§ Aim of the task
Check each line of the records for "reading"; collect those that have it.
*** Opening Source data ***
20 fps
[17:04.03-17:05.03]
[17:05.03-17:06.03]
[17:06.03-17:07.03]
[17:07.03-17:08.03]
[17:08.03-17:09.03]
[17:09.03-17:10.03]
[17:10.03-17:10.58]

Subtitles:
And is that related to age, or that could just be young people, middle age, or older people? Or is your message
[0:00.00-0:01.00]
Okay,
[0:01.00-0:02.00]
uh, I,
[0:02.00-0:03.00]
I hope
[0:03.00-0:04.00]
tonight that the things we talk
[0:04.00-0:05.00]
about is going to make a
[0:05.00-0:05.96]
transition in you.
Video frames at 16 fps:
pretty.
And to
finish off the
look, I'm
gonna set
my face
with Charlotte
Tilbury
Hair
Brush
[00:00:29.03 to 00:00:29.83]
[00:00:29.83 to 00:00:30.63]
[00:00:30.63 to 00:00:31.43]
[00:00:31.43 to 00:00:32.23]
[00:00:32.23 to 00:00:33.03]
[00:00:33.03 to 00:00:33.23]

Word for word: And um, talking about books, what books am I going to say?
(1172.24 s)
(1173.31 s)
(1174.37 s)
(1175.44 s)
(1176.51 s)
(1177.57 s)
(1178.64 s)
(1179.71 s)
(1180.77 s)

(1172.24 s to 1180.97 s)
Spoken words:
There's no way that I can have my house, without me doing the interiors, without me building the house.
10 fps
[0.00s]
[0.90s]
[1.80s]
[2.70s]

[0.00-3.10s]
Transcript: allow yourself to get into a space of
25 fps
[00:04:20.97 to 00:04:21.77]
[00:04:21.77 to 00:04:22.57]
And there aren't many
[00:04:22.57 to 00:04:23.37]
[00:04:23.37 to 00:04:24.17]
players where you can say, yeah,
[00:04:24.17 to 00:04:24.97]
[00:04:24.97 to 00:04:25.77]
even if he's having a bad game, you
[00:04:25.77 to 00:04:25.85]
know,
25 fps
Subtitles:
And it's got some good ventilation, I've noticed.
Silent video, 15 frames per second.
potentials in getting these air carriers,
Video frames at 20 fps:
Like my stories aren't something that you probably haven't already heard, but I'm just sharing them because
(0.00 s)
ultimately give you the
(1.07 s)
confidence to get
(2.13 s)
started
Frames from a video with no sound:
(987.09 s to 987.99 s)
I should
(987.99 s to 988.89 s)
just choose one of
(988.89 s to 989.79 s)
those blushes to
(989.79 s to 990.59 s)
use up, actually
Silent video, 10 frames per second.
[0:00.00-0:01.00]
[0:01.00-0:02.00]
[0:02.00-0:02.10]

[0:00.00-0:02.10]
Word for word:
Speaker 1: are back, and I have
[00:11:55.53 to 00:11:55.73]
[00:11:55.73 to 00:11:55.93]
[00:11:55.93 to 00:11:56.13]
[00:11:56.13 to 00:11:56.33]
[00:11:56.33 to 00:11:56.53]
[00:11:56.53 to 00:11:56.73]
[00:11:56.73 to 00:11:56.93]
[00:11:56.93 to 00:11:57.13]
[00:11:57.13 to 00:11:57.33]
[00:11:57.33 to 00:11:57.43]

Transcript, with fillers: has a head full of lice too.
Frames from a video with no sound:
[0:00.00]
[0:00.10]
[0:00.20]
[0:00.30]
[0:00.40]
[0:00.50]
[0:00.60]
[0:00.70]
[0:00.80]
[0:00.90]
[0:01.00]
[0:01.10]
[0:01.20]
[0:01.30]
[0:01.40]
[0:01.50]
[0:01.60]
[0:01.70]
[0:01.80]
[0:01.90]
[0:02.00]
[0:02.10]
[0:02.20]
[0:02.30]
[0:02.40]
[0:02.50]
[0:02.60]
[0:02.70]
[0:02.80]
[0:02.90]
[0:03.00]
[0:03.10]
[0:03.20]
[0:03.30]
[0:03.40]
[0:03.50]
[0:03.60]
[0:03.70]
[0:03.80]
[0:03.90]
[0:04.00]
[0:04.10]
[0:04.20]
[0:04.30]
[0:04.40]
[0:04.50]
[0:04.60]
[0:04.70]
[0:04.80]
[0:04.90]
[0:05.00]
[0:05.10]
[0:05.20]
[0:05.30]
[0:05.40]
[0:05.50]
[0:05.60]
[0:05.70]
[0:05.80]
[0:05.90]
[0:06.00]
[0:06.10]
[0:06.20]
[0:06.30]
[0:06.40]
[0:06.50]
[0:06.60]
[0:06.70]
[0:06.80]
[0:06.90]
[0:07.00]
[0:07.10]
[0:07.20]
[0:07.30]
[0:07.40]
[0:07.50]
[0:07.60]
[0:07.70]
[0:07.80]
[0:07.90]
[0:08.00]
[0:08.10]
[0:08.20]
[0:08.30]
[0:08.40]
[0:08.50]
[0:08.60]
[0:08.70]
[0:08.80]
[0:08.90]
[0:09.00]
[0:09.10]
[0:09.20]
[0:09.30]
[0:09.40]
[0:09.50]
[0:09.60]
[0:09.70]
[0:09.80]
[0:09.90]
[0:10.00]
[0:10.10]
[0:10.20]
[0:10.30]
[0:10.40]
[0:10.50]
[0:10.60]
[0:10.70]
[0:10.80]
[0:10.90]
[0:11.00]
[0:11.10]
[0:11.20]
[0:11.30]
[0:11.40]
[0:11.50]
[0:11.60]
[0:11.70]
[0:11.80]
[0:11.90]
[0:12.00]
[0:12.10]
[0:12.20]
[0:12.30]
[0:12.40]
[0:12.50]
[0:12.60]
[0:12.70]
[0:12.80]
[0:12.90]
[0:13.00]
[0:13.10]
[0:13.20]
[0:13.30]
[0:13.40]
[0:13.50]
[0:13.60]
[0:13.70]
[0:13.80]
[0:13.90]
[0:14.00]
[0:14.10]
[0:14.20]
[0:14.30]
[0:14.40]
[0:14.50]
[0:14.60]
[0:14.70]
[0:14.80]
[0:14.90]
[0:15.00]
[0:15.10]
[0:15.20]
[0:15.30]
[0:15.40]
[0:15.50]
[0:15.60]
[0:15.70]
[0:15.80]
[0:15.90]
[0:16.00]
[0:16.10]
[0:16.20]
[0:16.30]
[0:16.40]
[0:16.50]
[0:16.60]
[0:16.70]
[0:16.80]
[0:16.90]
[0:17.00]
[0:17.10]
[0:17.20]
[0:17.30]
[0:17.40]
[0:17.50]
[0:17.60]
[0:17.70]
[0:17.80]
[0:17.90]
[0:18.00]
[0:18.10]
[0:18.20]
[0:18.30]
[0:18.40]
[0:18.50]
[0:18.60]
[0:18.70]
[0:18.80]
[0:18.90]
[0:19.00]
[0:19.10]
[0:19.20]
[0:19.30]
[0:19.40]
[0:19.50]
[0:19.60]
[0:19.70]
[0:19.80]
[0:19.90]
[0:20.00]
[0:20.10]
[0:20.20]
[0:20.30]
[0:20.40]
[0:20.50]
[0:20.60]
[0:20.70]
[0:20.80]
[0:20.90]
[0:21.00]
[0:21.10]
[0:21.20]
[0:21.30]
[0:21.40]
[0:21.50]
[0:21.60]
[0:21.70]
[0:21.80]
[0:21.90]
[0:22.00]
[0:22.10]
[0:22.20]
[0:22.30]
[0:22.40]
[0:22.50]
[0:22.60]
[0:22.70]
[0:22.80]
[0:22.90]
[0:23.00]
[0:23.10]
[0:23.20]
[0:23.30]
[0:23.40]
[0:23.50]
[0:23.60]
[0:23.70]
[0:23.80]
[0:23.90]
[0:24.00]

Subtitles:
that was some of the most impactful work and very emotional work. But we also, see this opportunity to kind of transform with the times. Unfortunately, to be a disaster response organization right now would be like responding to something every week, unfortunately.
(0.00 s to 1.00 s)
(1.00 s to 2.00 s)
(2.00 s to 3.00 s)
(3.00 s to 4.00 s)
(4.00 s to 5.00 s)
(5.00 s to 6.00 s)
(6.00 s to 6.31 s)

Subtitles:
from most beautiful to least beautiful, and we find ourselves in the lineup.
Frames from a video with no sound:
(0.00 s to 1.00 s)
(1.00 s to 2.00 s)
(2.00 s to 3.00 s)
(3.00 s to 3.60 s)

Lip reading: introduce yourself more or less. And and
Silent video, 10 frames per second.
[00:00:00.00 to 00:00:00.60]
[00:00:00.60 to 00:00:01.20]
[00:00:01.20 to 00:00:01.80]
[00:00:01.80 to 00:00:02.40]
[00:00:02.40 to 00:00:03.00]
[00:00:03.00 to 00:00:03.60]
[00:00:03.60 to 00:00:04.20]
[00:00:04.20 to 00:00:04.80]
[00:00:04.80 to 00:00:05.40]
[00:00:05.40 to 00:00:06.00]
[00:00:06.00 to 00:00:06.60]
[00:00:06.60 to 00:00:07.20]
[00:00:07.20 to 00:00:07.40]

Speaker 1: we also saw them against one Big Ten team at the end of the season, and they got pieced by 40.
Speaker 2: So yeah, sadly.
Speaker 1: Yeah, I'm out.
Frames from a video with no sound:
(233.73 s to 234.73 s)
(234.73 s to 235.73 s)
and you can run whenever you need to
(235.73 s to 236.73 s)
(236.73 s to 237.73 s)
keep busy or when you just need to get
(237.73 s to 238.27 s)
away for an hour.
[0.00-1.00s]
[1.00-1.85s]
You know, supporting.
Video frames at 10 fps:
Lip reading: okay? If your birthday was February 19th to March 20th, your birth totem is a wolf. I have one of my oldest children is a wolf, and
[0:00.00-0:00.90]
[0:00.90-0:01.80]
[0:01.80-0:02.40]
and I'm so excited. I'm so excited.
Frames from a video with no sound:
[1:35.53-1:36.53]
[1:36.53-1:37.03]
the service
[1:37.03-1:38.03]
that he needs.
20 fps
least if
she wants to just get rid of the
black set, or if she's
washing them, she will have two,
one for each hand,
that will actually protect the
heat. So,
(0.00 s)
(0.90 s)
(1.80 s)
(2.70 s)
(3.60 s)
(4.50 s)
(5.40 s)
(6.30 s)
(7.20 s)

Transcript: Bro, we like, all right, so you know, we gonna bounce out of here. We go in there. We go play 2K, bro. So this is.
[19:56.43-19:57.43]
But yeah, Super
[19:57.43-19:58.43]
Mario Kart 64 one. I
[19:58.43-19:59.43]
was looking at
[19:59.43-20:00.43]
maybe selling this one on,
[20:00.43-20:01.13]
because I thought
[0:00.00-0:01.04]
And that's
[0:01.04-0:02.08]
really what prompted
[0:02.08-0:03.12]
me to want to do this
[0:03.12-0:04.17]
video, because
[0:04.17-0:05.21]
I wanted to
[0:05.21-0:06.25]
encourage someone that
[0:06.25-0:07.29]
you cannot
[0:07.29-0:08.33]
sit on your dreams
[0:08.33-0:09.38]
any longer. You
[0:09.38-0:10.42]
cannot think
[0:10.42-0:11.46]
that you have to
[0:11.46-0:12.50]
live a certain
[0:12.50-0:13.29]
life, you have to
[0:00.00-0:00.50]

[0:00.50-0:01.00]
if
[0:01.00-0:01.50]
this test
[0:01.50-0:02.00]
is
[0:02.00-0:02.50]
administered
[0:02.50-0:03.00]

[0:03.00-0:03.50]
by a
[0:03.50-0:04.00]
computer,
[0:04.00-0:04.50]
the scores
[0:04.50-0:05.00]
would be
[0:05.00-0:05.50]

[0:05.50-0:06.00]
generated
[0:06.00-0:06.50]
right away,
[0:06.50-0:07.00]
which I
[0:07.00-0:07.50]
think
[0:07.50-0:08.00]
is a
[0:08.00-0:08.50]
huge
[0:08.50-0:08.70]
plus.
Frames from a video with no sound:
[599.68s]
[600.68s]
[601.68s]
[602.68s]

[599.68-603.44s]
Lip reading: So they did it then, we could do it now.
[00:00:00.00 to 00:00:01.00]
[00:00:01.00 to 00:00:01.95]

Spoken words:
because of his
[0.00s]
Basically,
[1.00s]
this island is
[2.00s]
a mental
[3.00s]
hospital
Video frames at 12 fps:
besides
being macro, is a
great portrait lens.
*** Closing Source data ***
§ Finished task
Lip reading: introduce yourself more or less. And and
Lip reading: okay? If your birthday was February 19th to March 20th, your birth totem is a wolf. I have one of my oldest children is a wolf, and
Lip reading: So they did it then, we could do it now.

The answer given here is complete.